The song and its video were both heavily influenced by Neo’s love for late L.A. rapper Nipsey Hussle. Neo credits the now legendary MC for inspiring his turn to rapping after a collegiate football career didn’t pan out three years ago.

“You can ask anybody, I was always listening to Nipsey,” Neo said. “I listened to him every day, in the morning, in the night, all day. And ever since then, I’ve just been following his blueprint. I just feel like he related to me a lot. Just like J Cole, Kendrick [Lamar], and Trae tha Truth. I feel like they’re my brothers.”

In July, Neo and his brother took a trip to L.A. to shoot the video for “Pacing” and, in some way, to pay his respects to his deceased hero. Neo hooked up with photographer and videographer Nick Lumarque through a mutual friend. The three basically improvised all the shots, which mostly feature Neo and others amid L.A.’s recognizable landscape, an environment he felt well-suited to the vibe of “Pacing.”
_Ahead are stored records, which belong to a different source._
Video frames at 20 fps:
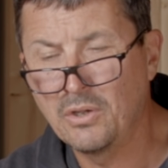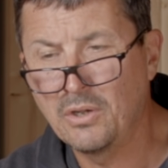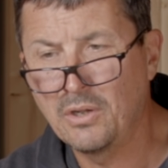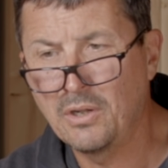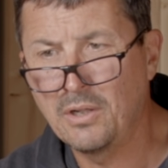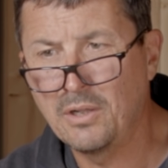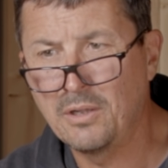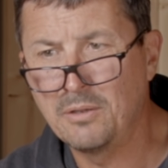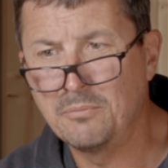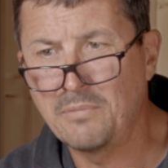
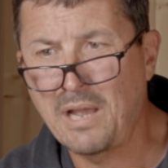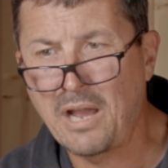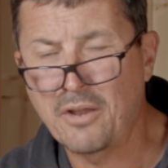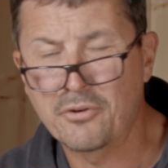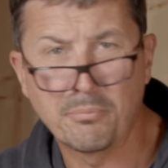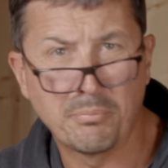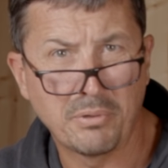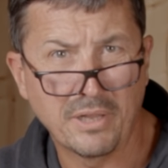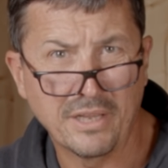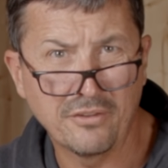um,
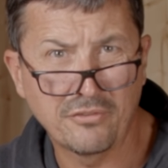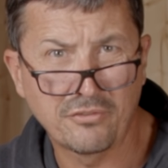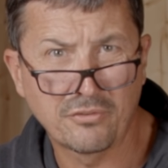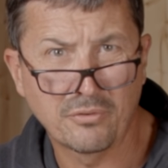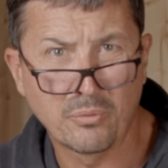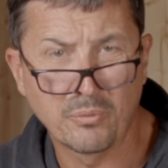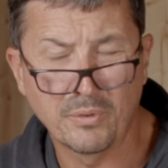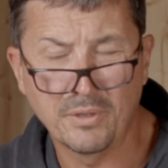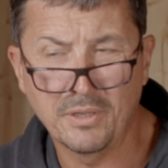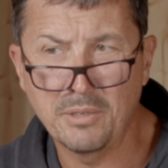out of
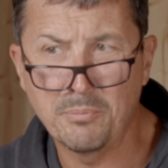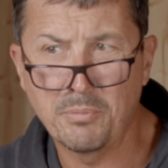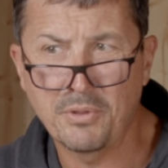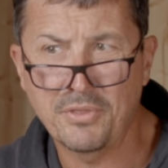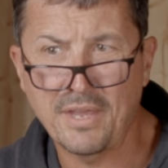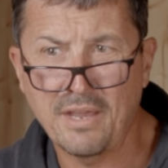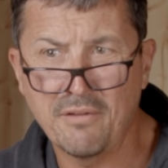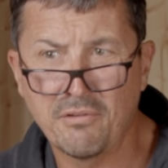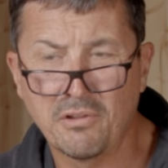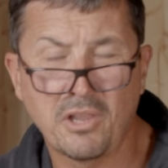place really,
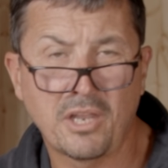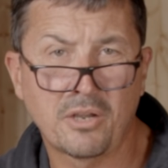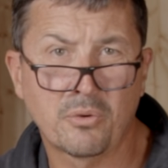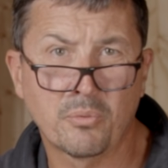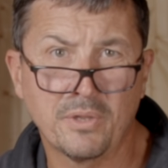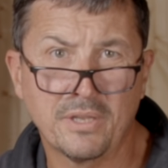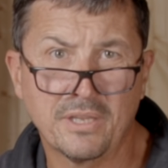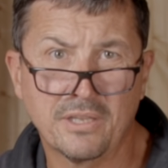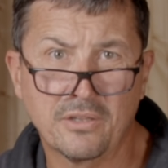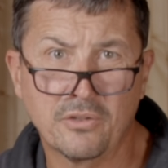but they have a lot of
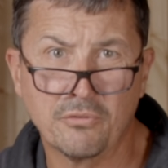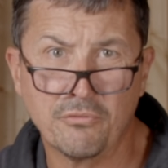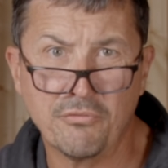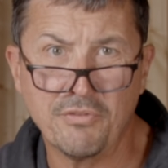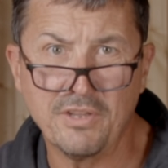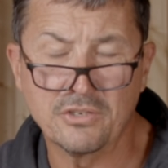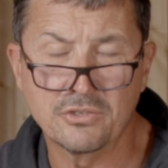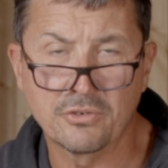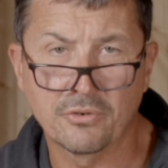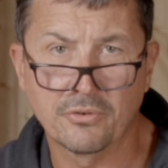really good
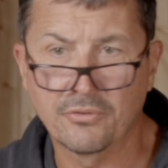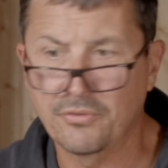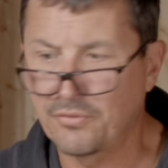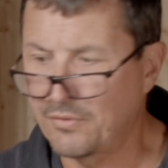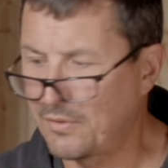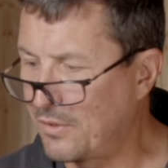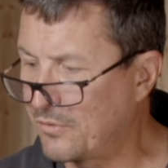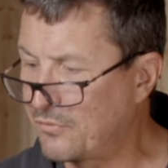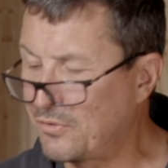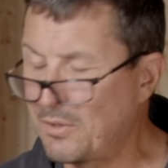
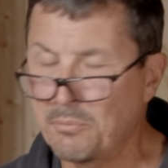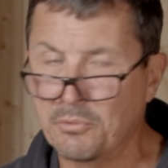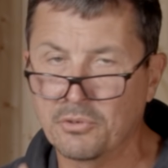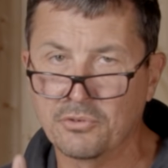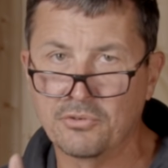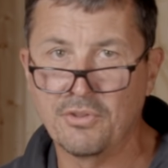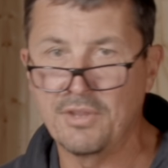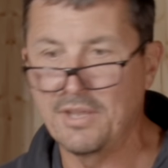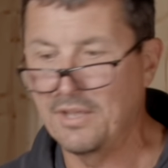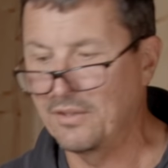features uh, similar
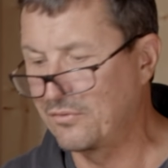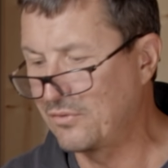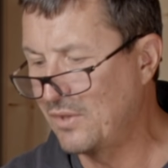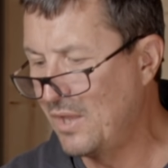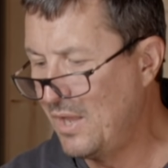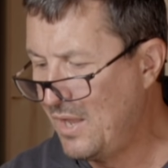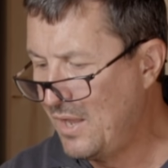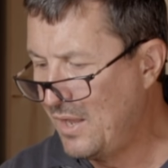to this.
“I just had a vision of me being in a nice place like Florida or Cali,” he said. “That song is a motivational song. I listen to it every day. Life is hard, and it can bring you down if you let it. I just decided that I wanted to make a difference, a positive difference, and this song is about that hunger.”

True to the theme of the song – resilience and enduring dedication to one’s goals – he sees the tune’s modest success as a blessing but also as just one more step toward a larger ambition.

“There’s 26 miles in a marathon,” he said. “To get through that many miles, you got to keep pacing. You might fall. You might lose. You might get tired. But you got to keep going, because if you don’t, you won’t ever reach that line you really been aiming for.”